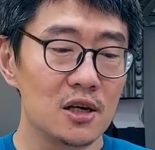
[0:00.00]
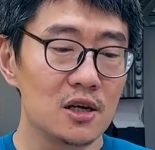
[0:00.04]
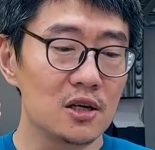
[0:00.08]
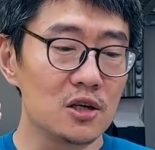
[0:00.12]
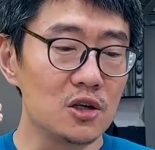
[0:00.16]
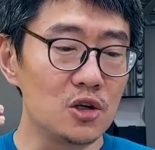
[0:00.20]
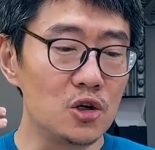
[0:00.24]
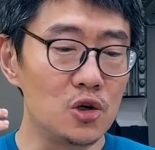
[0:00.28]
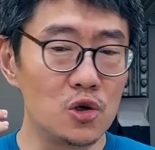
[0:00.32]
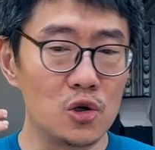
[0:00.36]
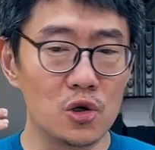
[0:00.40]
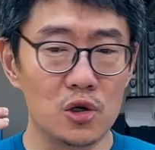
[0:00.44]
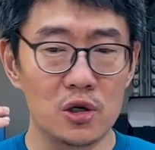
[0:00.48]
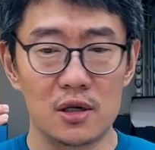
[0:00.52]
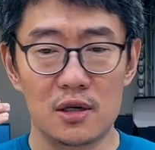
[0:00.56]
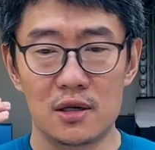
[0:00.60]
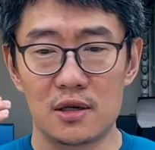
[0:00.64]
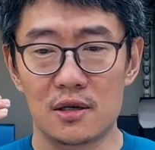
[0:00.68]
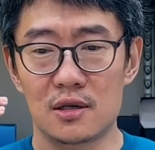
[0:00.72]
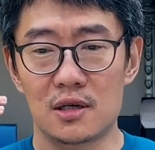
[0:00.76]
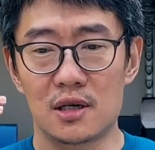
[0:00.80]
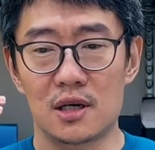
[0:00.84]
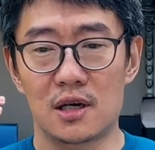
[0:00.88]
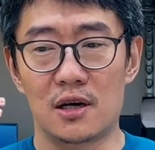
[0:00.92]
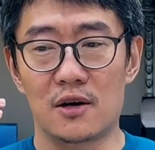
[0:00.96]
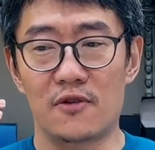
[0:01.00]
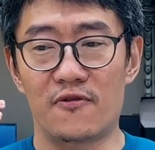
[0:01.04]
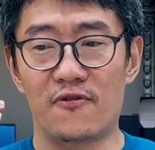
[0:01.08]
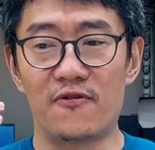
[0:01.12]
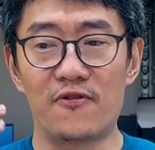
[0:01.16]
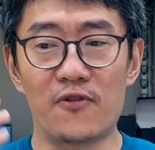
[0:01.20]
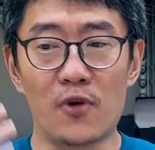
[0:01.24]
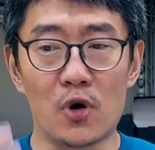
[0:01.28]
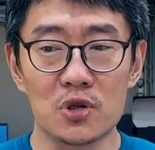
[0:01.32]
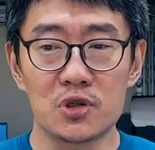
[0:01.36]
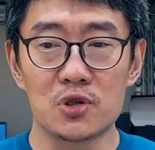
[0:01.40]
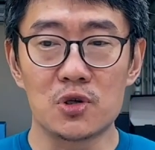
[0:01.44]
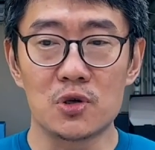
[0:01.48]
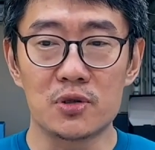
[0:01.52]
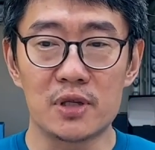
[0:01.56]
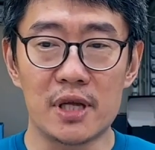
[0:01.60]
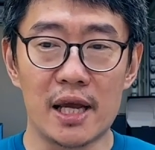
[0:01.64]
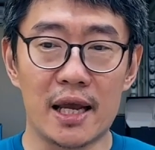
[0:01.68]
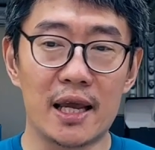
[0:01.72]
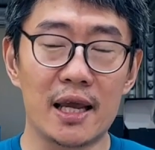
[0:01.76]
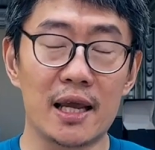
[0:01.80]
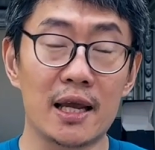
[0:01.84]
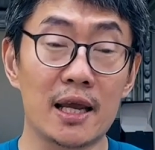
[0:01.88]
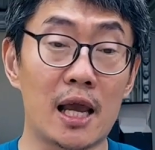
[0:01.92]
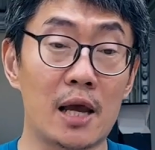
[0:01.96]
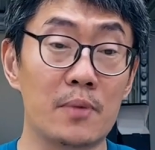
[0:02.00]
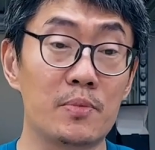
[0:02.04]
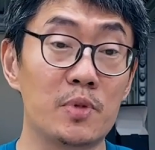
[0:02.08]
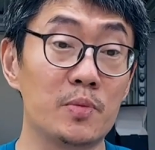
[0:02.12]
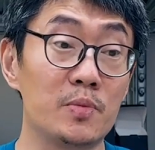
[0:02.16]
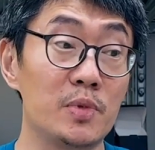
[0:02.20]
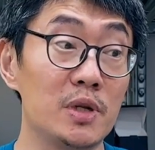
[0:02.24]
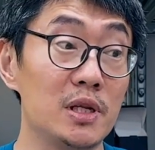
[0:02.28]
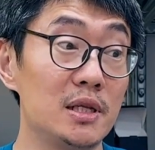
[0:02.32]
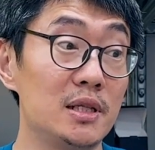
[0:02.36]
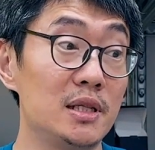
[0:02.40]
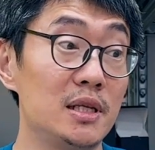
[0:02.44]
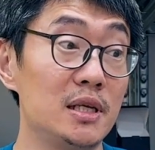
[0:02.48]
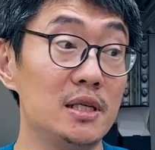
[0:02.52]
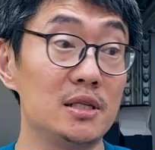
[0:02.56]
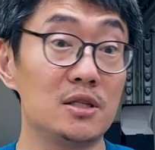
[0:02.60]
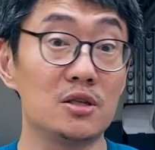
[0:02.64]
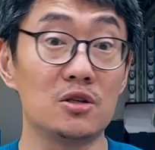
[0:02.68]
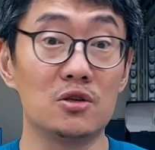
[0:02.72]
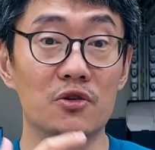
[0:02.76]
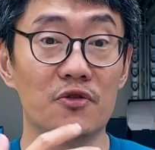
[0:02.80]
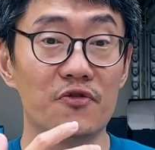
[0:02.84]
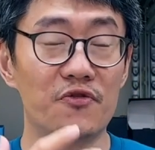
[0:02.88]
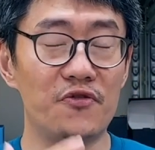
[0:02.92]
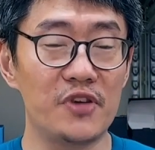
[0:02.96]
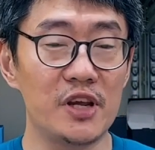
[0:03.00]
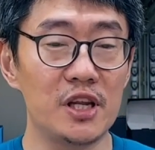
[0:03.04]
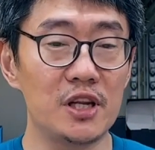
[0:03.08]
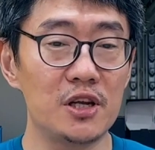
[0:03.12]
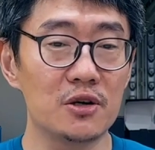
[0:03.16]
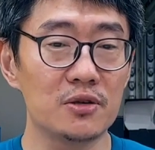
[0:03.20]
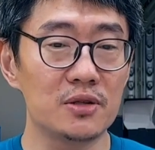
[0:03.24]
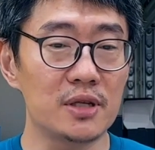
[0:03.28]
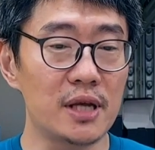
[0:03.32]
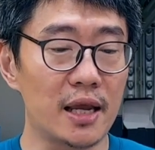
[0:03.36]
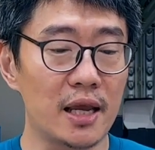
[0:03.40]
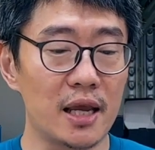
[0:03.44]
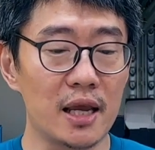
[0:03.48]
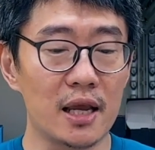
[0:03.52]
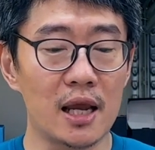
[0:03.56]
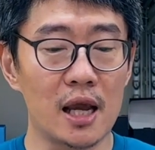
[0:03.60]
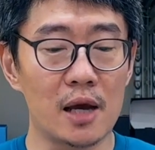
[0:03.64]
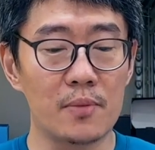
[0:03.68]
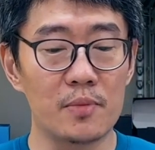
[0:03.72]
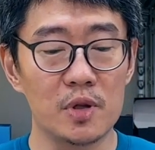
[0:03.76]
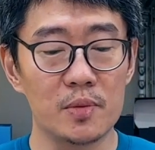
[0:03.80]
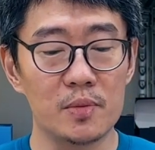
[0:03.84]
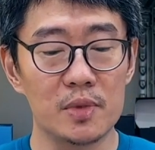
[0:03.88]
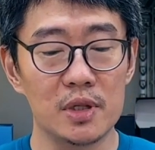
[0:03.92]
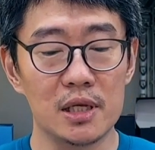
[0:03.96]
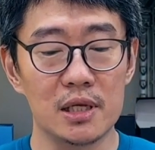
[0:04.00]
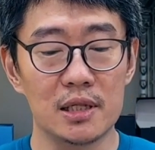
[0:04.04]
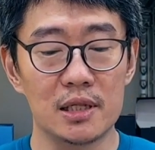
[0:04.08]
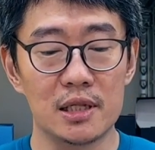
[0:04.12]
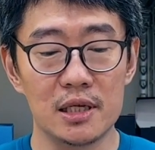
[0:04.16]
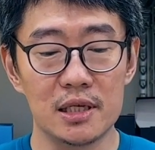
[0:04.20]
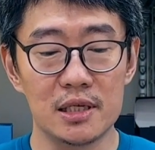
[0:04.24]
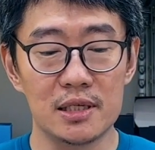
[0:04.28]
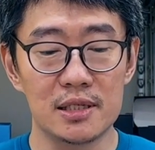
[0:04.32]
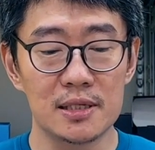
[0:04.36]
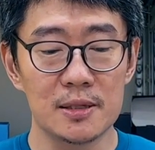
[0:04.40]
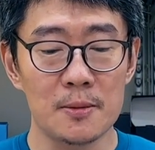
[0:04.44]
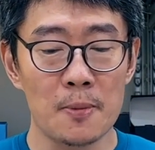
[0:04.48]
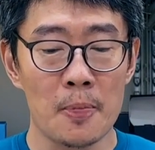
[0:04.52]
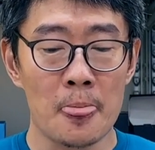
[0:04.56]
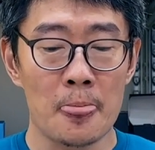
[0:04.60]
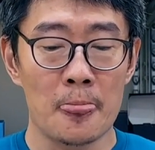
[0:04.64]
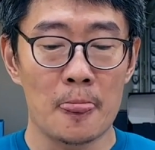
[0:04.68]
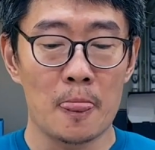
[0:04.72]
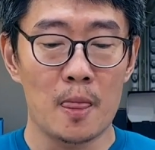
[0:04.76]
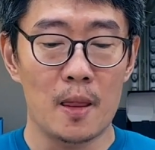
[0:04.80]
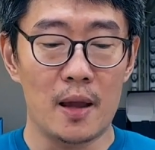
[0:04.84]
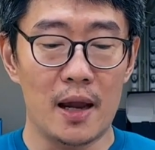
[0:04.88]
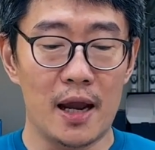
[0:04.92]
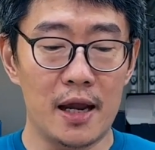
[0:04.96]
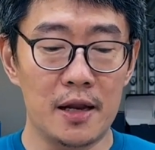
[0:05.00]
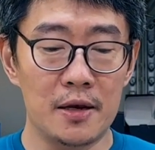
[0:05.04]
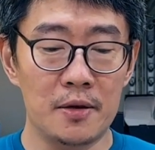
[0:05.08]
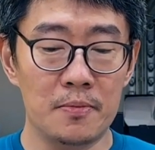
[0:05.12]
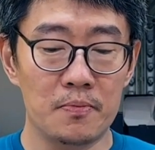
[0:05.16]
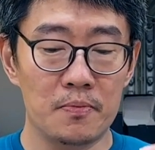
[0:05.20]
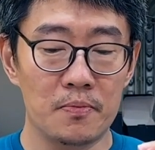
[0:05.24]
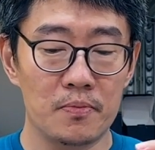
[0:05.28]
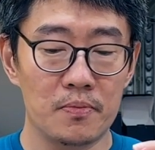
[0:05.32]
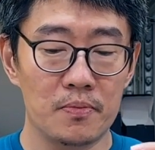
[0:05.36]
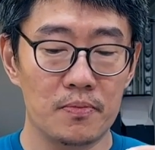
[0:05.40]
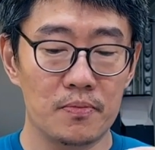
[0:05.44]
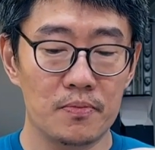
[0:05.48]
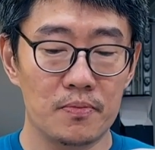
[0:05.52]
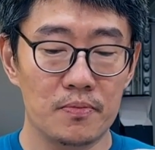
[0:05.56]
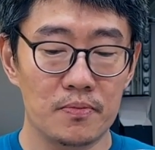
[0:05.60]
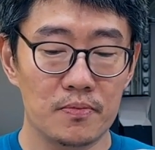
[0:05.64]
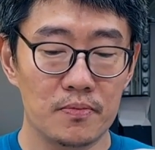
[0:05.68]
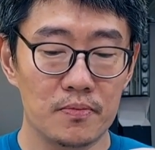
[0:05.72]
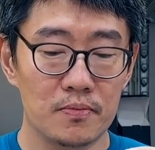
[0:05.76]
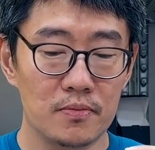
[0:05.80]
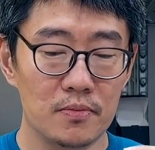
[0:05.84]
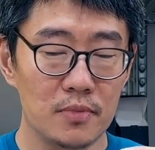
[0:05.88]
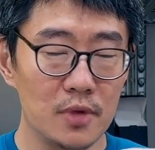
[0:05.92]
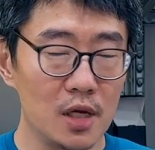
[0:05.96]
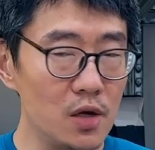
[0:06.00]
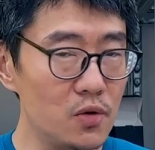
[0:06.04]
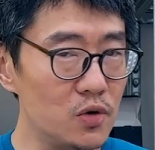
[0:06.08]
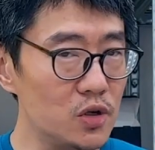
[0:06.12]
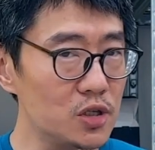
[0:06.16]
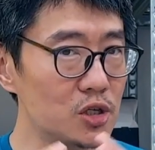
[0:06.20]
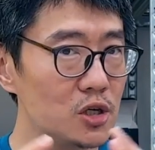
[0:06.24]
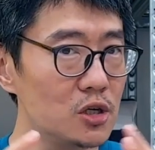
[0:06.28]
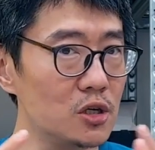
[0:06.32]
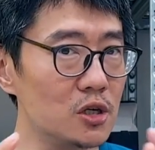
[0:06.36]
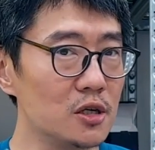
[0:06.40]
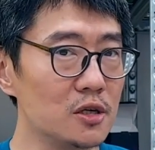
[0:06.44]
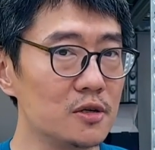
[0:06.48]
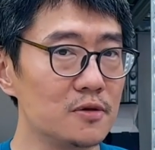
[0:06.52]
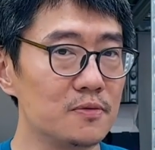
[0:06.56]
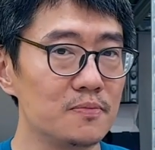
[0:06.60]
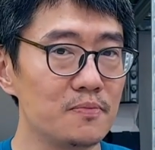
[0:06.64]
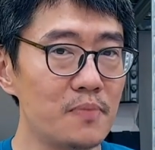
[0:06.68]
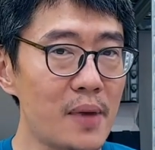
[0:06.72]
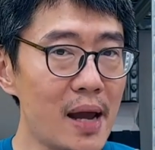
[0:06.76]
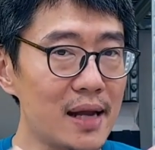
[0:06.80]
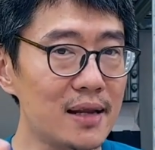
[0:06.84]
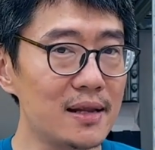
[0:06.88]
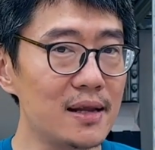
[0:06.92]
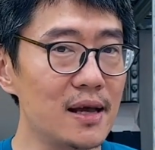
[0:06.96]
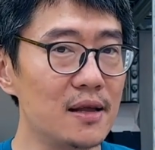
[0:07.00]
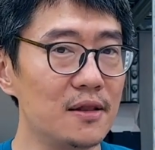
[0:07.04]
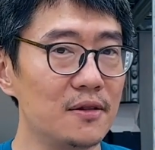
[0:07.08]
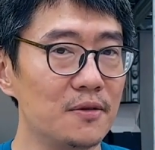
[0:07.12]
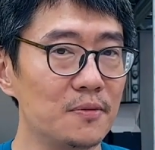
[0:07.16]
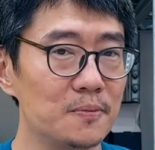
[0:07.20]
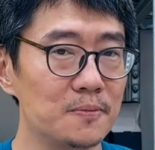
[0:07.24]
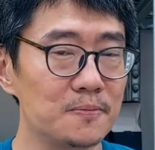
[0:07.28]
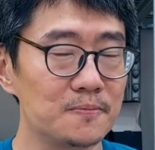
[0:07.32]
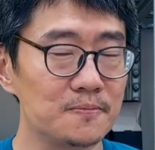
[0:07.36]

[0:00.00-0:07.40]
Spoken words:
good photo taking capabilities, good video taking capabilities, and it was good back then.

******************************

● **EXERCISE DESCRIPTION**: Please reproduce every record exactly, leaving the pictures out.

● **RESULT**:
[0:00.00]
[0:00.04]
[0:00.08]
[0:00.12]
[0:00.16]
[0:00.20]
[0:00.24]
[0:00.28]
[0:00.32]
[0:00.36]
[0:00.40]
[0:00.44]
[0:00.48]
[0:00.52]
[0:00.56]
[0:00.60]
[0:00.64]
[0:00.68]
[0:00.72]
[0:00.76]
[0:00.80]
[0:00.84]
[0:00.88]
[0:00.92]
[0:00.96]
[0:01.00]
[0:01.04]
[0:01.08]
[0:01.12]
[0:01.16]
[0:01.20]
[0:01.24]
[0:01.28]
[0:01.32]
[0:01.36]
[0:01.40]
[0:01.44]
[0:01.48]
[0:01.52]
[0:01.56]
[0:01.60]
[0:01.64]
[0:01.68]
[0:01.72]
[0:01.76]
[0:01.80]
[0:01.84]
[0:01.88]
[0:01.92]
[0:01.96]
[0:02.00]
[0:02.04]
[0:02.08]
[0:02.12]
[0:02.16]
[0:02.20]
[0:02.24]
[0:02.28]
[0:02.32]
[0:02.36]
[0:02.40]
[0:02.44]
[0:02.48]
[0:02.52]
[0:02.56]
[0:02.60]
[0:02.64]
[0:02.68]
[0:02.72]
[0:02.76]
[0:02.80]
[0:02.84]
[0:02.88]
[0:02.92]
[0:02.96]
[0:03.00]
[0:03.04]
[0:03.08]
[0:03.12]
[0:03.16]
[0:03.20]
[0:03.24]
[0:03.28]
[0:03.32]
[0:03.36]
[0:03.40]
[0:03.44]
[0:03.48]
[0:03.52]
[0:03.56]
[0:03.60]
[0:03.64]
[0:03.68]
[0:03.72]
[0:03.76]
[0:03.80]
[0:03.84]
[0:03.88]
[0:03.92]
[0:03.96]
[0:04.00]
[0:04.04]
[0:04.08]
[0:04.12]
[0:04.16]
[0:04.20]
[0:04.24]
[0:04.28]
[0:04.32]
[0:04.36]
[0:04.40]
[0:04.44]
[0:04.48]
[0:04.52]
[0:04.56]
[0:04.60]
[0:04.64]
[0:04.68]
[0:04.72]
[0:04.76]
[0:04.80]
[0:04.84]
[0:04.88]
[0:04.92]
[0:04.96]
[0:05.00]
[0:05.04]
[0:05.08]
[0:05.12]
[0:05.16]
[0:05.20]
[0:05.24]
[0:05.28]
[0:05.32]
[0:05.36]
[0:05.40]
[0:05.44]
[0:05.48]
[0:05.52]
[0:05.56]
[0:05.60]
[0:05.64]
[0:05.68]
[0:05.72]
[0:05.76]
[0:05.80]
[0:05.84]
[0:05.88]
[0:05.92]
[0:05.96]
[0:06.00]
[0:06.04]
[0:06.08]
[0:06.12]
[0:06.16]
[0:06.20]
[0:06.24]
[0:06.28]
[0:06.32]
[0:06.36]
[0:06.40]
[0:06.44]
[0:06.48]
[0:06.52]
[0:06.56]
[0:06.60]
[0:06.64]
[0:06.68]
[0:06.72]
[0:06.76]
[0:06.80]
[0:06.84]
[0:06.88]
[0:06.92]
[0:06.96]
[0:07.00]
[0:07.04]
[0:07.08]
[0:07.12]
[0:07.16]
[0:07.20]
[0:07.24]
[0:07.28]
[0:07.32]
[0:07.36]

[0:00.00-0:07.40]
Spoken words:
good photo taking capabilities, good video taking capabilities, and it was good back then.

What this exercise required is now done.